Widać było, że klacze jest przemęczona
Dostałem telefon od wczasowiczki, bo miała mój telefon, że po prostu koń padł. W ciągu pięciu minut byłem, próbowałem reanimować, ale było już za późno. Na pewno zwierzę było przemęczone, skoro padło na serce, bo to serce, definitywnie - powiedział TVP Szczecin dorożkarz ze Świnoujścia. Sygnały, że klacz jest przemęczono, miały pojawiać się już wcześniej.
O godzinie 10:00, według świadka, koń cały czas pracował i miał kłopoty z chodem. Gdyby ta osoba do nas zadzwoniła i powiedziała, że coś jest nie tak, być może udałoby się uniknąć tej przykrej sytuacji - wyjaśnił Wojciech Basałygo, rzecznik Urzędu Miasta Świnoujście.
Twa śledztwo
Prokuratura Rejonowa w Świnoujściu nadzoruje dochodzenie w sprawie znęcania się nad zaprzęgniętą do dorożki klaczą. Śledczy kompletują materiał dowodowy, który ma pomóc w ustaleniu przyczyn i okoliczności tego zdarzenia. "Znęcanie się nad zwierzętami polegać może na fizycznym zadawaniu bólu, ale także na zaniedbaniu, braku odpowiedniej opieki, niedożywieniu, przetrzymywaniu w niewłaściwych warunkach oraz wykorzystywaniu w niehumanitarny sposób" - powiedziała rzeczniczka prasowa Prokuratury Okręgowej w Szczecinie Julia Szozda.
Kary za znęcanie się nad zwierzętami
Znęcanie się nad zwierzętami jest przestępstwem.
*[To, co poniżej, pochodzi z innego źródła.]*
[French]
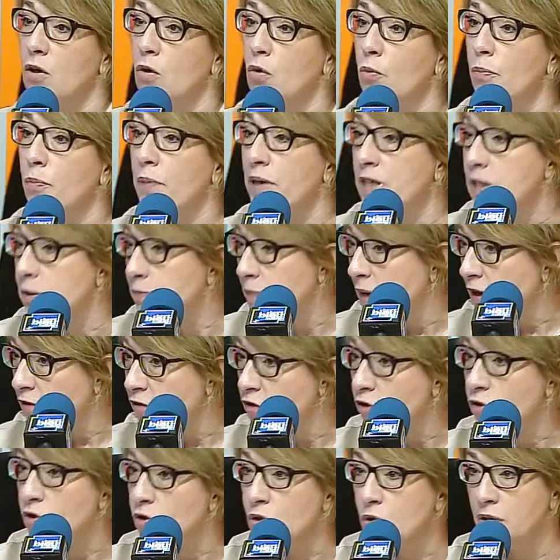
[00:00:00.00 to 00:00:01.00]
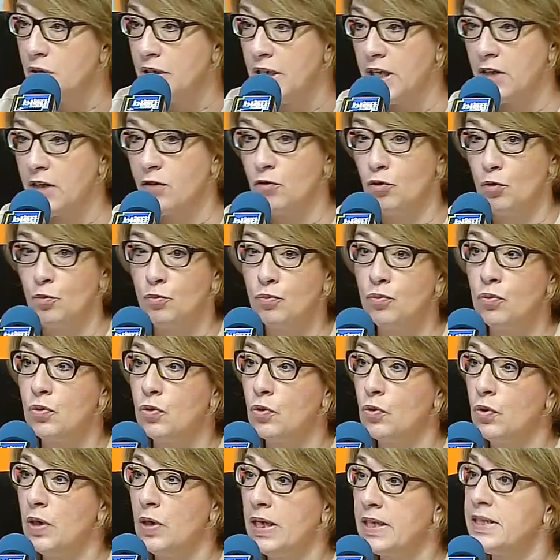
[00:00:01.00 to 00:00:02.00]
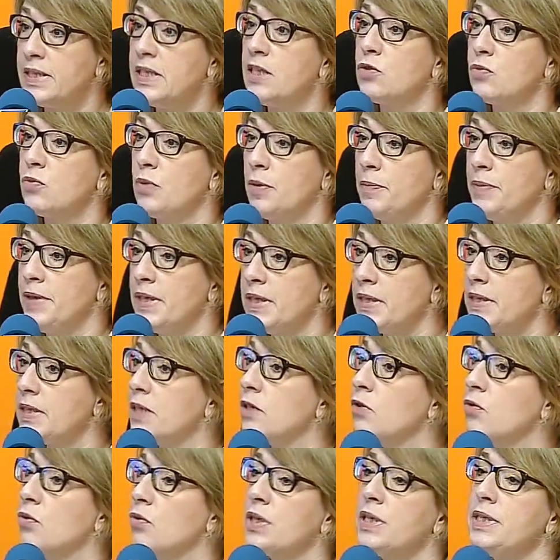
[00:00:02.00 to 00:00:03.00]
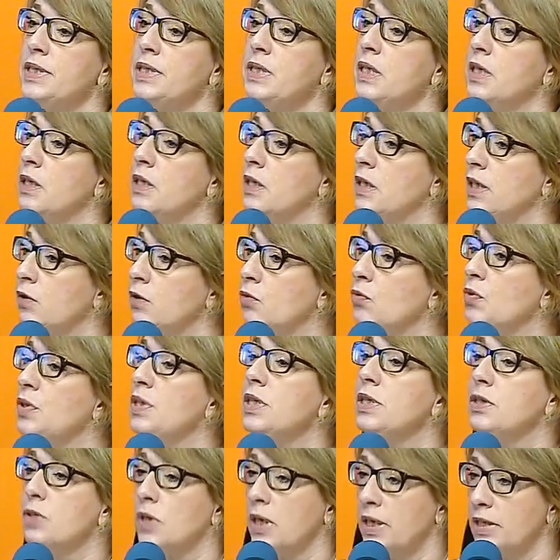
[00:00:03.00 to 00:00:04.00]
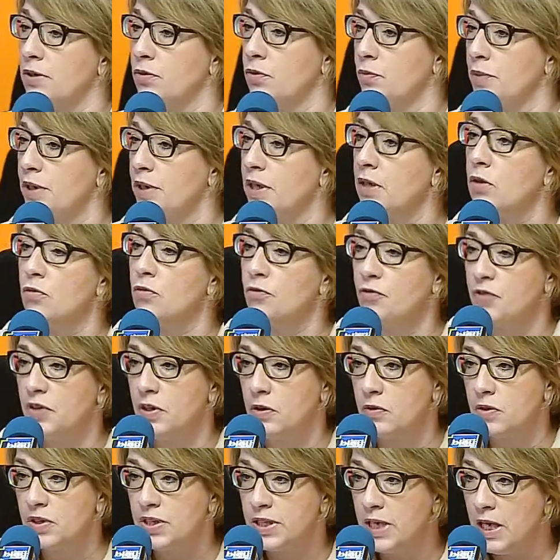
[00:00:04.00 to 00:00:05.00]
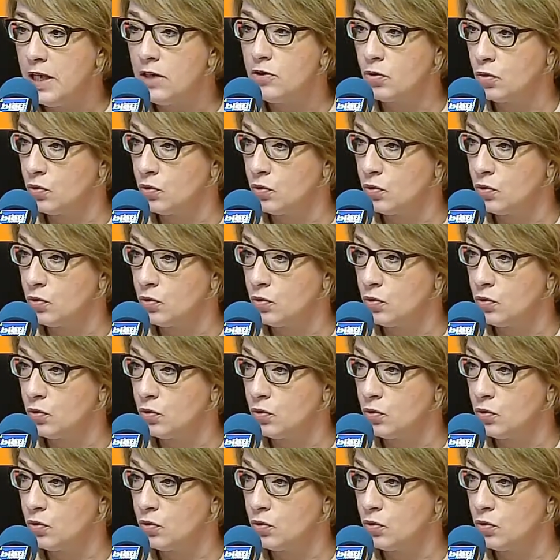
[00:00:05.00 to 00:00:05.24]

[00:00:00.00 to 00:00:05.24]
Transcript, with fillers: On passe par France Connect pour que l'accès soit bien sécurisé et que les données restent bien confidentielles.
Zgodnie z Ustawą o ochronie zwierząt, podstawowa kara za znęcanie się nad zwierzęciem to pozbawienie wolności do 3 lat. Jeśli udowodnione zostanie szczególne okrucieństwo, kara może wzrosnąć do 5 lat pozbawienia wolności. Dodatkowo, sąd może orzec nawiązkę w wysokości od 1000 do 100 000 złotych na cel związany z ochroną zwierząt. W niektórych przypadkach, sąd może zastosować także zakaz posiadania zwierząt oraz zakaz wykonywania zawodów związanych ze zwierzętami.